Ireland could soon introduce a new bill that would allow full-time carers access to a 12-hour respite break per month.
It has been estimated that The Carer’s Respite Break Bill could help up to 80,000 people caring for someone requiring aged care.
The legislation will be introduced by Fine Gael TD Jim Daly, who claims it is needed because while the home-help service has benefited some areas, it was found to be very poor in others. He claimed this was due to the system being a discretionary provision in which many carers have to “beg, borrow or plead for home-help hours.”
Mr Daly claims The Carer’s Respite Break Bill will greatly help full-time carers, and ensures the bill is not simply a way of “throwing money” at the problem.
“The real way to deal with respite is to give people 12 hours by putting it in a statute that is not haphazard like home-help hours.”
“If you have someone looking after an elderly bed-bound relative in a rural area and they receive a payment for that care, that is great and good, but they are still not getting a break.”
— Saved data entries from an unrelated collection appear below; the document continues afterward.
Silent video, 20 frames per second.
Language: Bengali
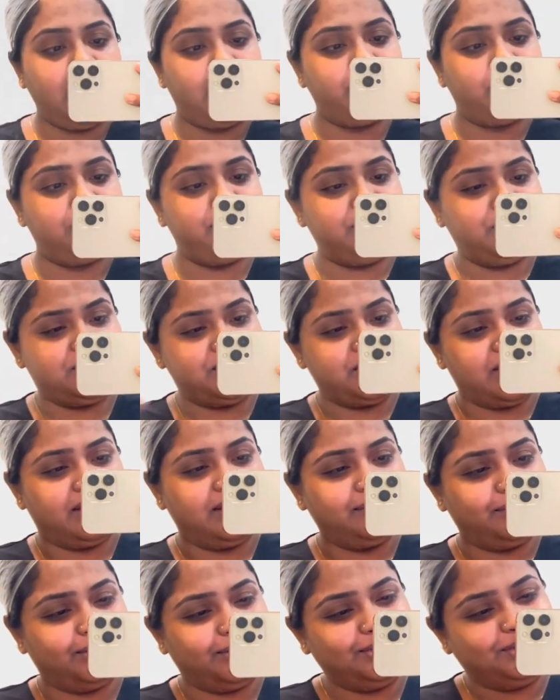আবার
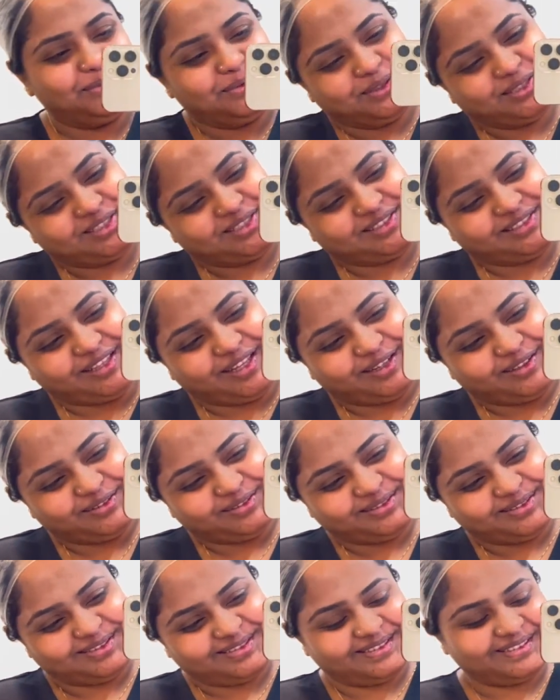ফেসিয়ালে পরে তোমাদের সাথে দেখা
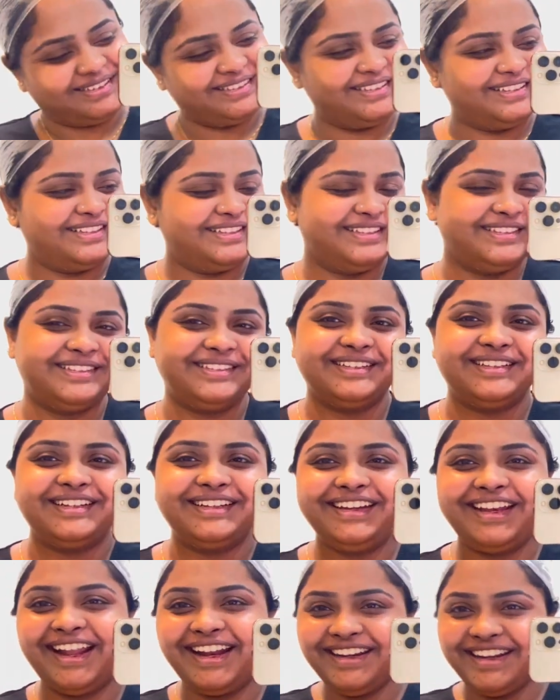হচ্ছে
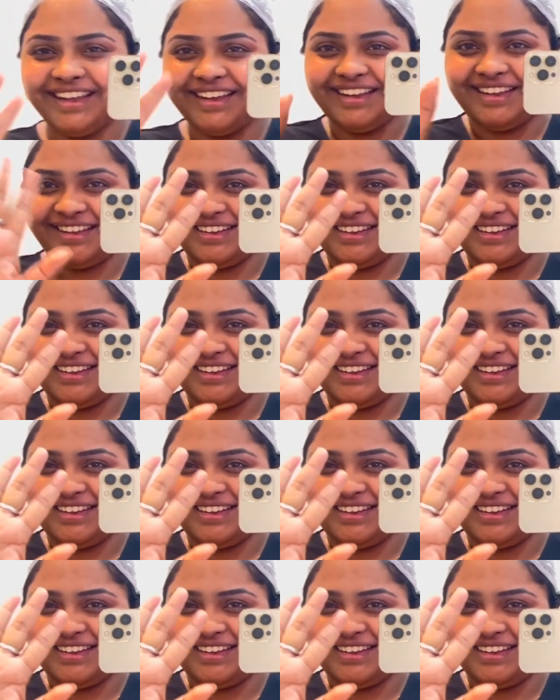টাটা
It is estimated that the scheme would cost up to €70 million ($104 million) annually. Mr Daly also stressed that the bill would not affect the already in place Carer’s Support Grant, which is available to carers and gives them €1,700 ($2534) a year to help support them.
A specialised panel of carers
To qualify for the monthly respite, Irish carers must work full-time, as well as receive a domiciliary carer’s grant.
During the 12-hour respite, the person in need of care during the carer in questions absence will be cared for by another full-time carer. These carers will be administered from a special panel organised by Health Service Executive, thus eliminating the need for the original carer to organise a day or overnight respite for the person requiring care.
Full-time carers wishing to can also volunteer themselves to the HSE panel to provide relief care to other carers.
Benefits of respite
Mr Daly said that if the bill was passed, it would give full-time carers a much-needed day off to look forward to each month, claiming it would provide a “simple basic relief for those who work so hard caring for the less well off.”
“It may be just to go for lunch, get their hair done, go to the cinema or an evening meal, or just give a little time with another family member who loses out on time with their parents due to the massive commitment to the person being cared for.”
“It’s the very least the State can do for these people who surrender their freedom on a 24/7 basis to care and assist their loved ones.”
And it’s not surprising that many are in support of the bill. Family Carers Ireland, a charity that represents Irish carers, said that respite care is essential in supporting the health and overall general wellbeing of carers. They also said it is needed due to it being vital in sustaining caregiving efforts.